YOUR ASSIGNMENT
Without including the pictures, copy each line below exactly as it reads.
Top of GIVEN RECORDS
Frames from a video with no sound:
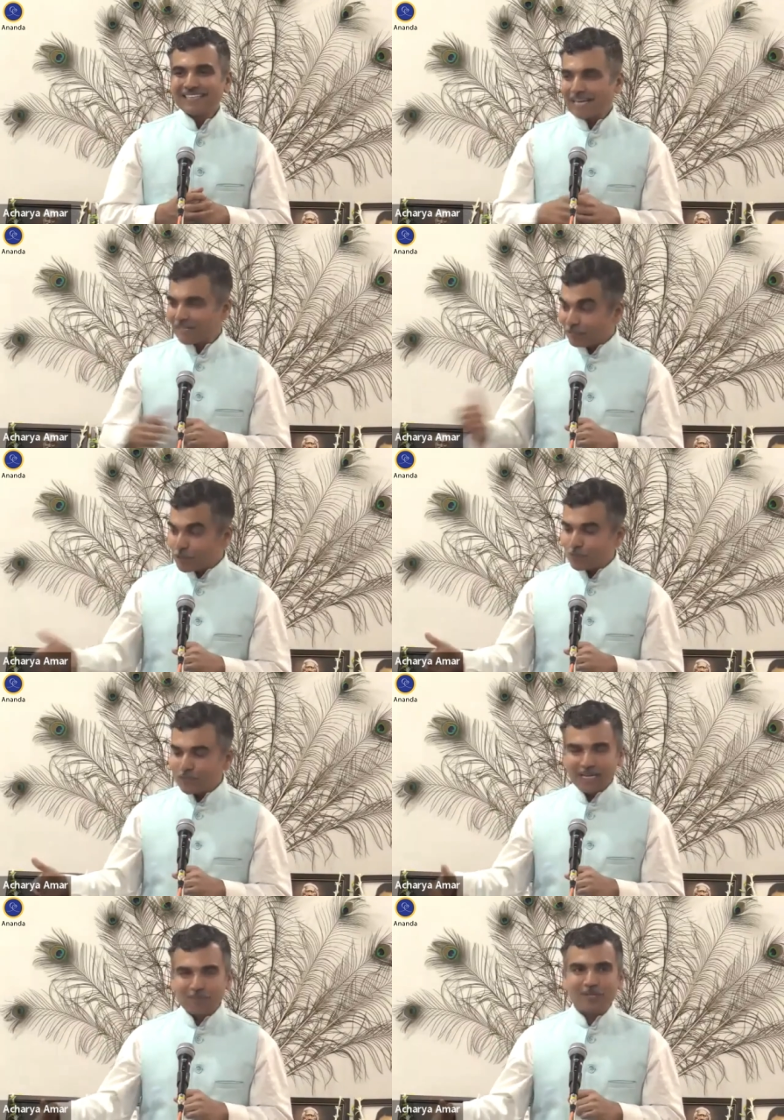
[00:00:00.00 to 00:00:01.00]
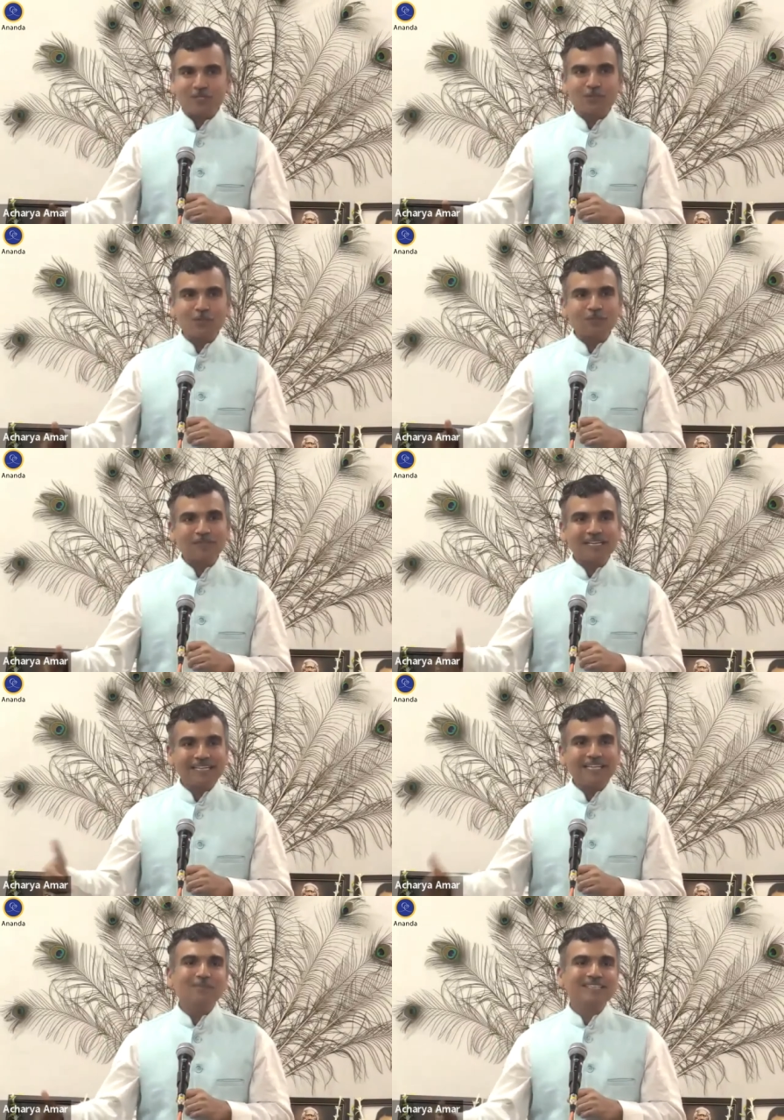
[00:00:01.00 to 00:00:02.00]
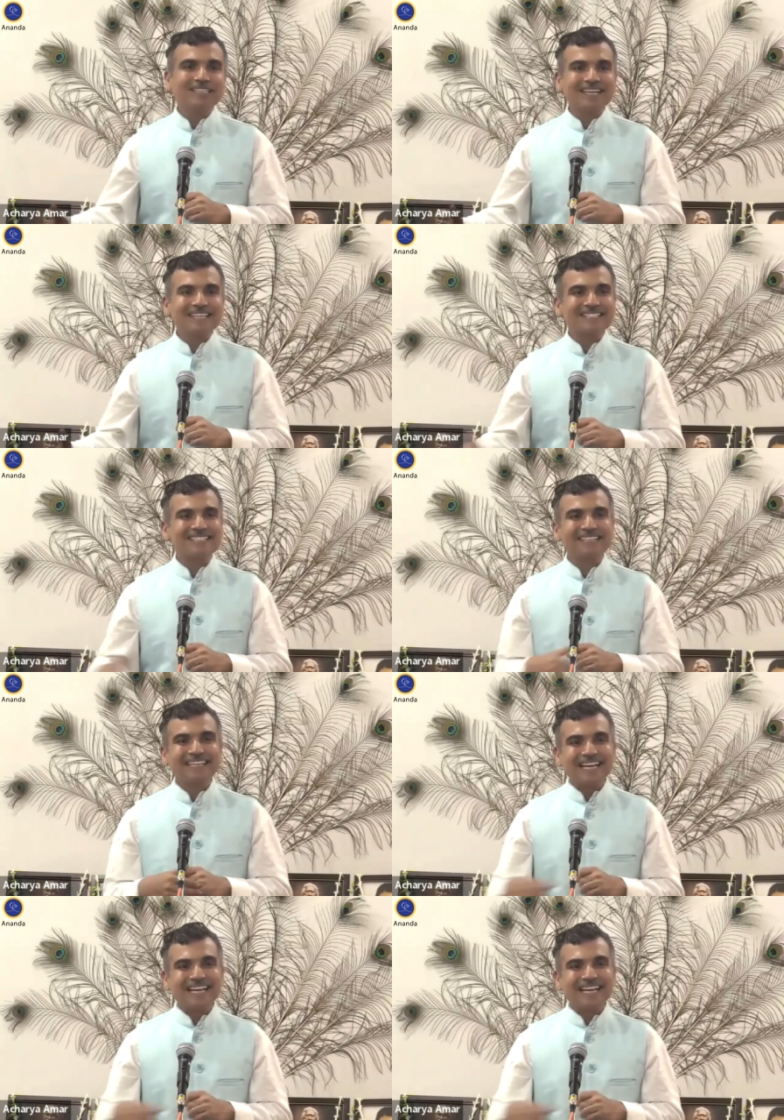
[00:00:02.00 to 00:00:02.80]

And which will help us to deal with the tests?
Bottom of GIVEN RECORDS
RESPONSE TO THE TASK
Frames from a video with no sound:
[00:00:00.00 to 00:00:01.00]
[00:00:01.00 to 00:00:02.00]
[00:00:02.00 to 00:00:02.80]

And which will help us to deal with the tests?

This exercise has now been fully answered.